BEIJING | EDWARD PIÑÓN
-¿Qué debe hacerse para transformar el deporte en Uruguay?
-Lo que se ha hecho es lo correcto y está dentro de las posibilidades económicas, pero es claro que hay que seguir trabajando y analizar las razones por las que cada día estamos más lejos.
-¿Por qué cree que eso pasa?
-Por las diferencias que existen en todo sentido. Si Uruguay fuera un país con 1.300 millones de habitantes como China, seguramente ya habría ingresado con estrellas en la élite mundial. Si fuera como Estados Unidos, un país altamente deportivo con inversiones multimillonarias, probablemente también estaría mirando esto de otra manera.

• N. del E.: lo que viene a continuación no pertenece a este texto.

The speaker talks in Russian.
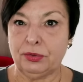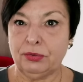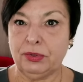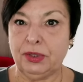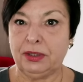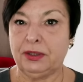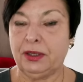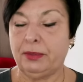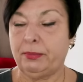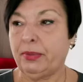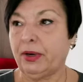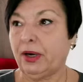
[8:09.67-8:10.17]

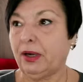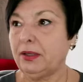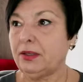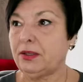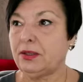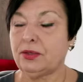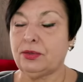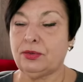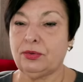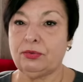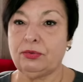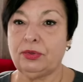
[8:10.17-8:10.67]
сюда
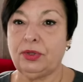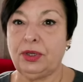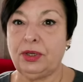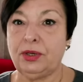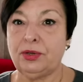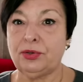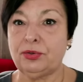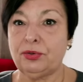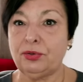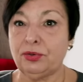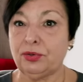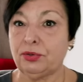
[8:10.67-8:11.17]
добраться, сюда
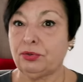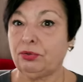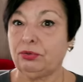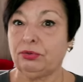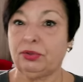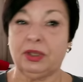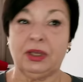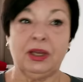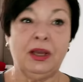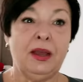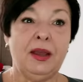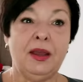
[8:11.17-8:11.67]
еще
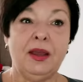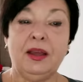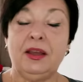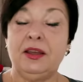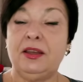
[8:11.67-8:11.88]
что-то.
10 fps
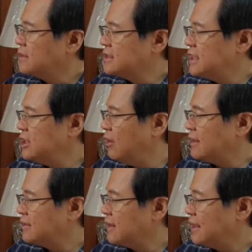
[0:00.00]
Sino
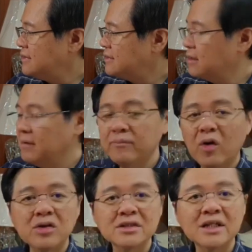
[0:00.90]
at risk?
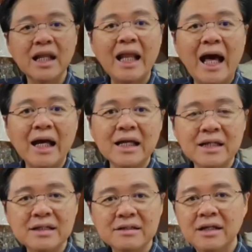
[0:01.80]
More sa
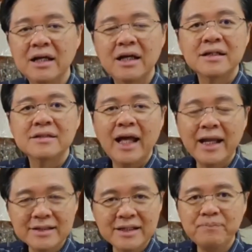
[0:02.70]
lalaki.
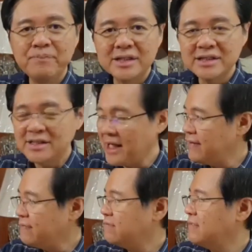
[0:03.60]

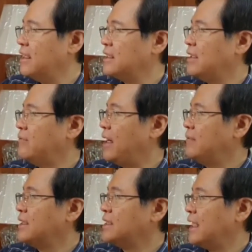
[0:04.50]
90% ng
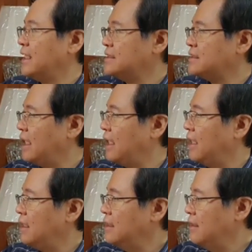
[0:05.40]
namamatay
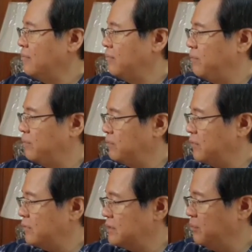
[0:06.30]
sa
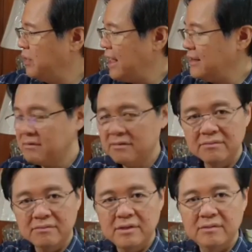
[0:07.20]
blunt
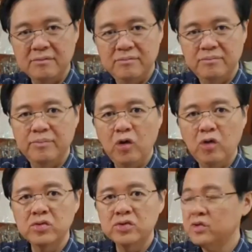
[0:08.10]

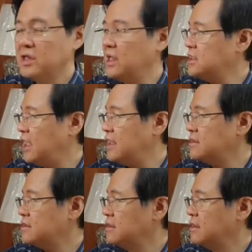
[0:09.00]
blow to the
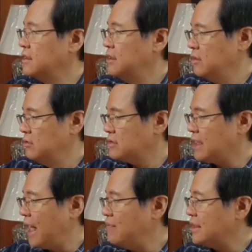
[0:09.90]
chest, yung
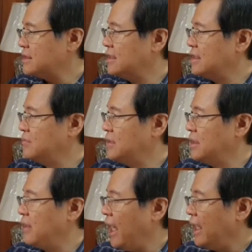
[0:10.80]
tama sa
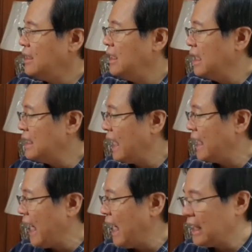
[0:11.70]
dibdib, ay
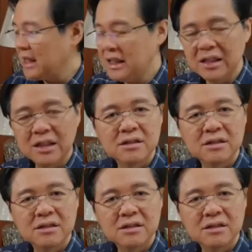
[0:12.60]
lalaki.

Pero sigue, porque por ejemplo, la fracción de la Unión Soviética incrementó el nivel de competencia de los Juegos por el proceso de desarrollo que tuvieron todas esas naciones. Además, están Alemania, Japón, Corea, España, con un nivel de respaldo económico extraordinario. Entonces, el resto del mundo va quedando en inferioridad de condiciones para ganar medallas.
-No se trata de hablar o pedir medallas, si no de evolución, de cambio. Insisto, ¿qué haría?
-Si bien es un tema para analizar en profundidad, está claro que todo empieza con las bases. Es esencial un trabajo de base amplio con los niños, hay que detectar talentos en las escuelas y empezar a formarlos ahí. Por suerte el gobierno uruguayo ya lo ha establecido y esperamos que se pueda implementar, porque es muy importante para el futuro del deporte.
-¿Urge un centro de alto rendimiento?
-Por su puesto, y ya lo anunció el ministro de Turismo y Deporte, Héctor Lescano. Eso es clave, aunque tampoco debe descartarse el envío de nuestros deportistas a los mejores centros del mundo. Cuanto más se les pueda aportar mucho mejor, porque es verdad que nos estamos quedando un poco rezagados en los aspectos de la infraestructura y desarrollo.
-Según su repaso, los países que más se desarrollaron lo consiguieron gracias al respaldo económico. ¿Cómo se hace eso en Uruguay?
-Las empresas privadas son un factor clave en muchos países del mundo y en Uruguay es imprescindible conseguir un mecanismo que permita su inversión en el deporte. Con el aporte económico no sólo se beneficiaría el deporte olímpico, si no la totalidad del deporte uruguayo y eso reportaría un cambio sustancial.
-¿Es un círculo?
-Y sí, aunque parezca mentira, hoy el resultado deportivo está asociado a un apoyo económico y a una sistematización del trabajo a nivel deportivo.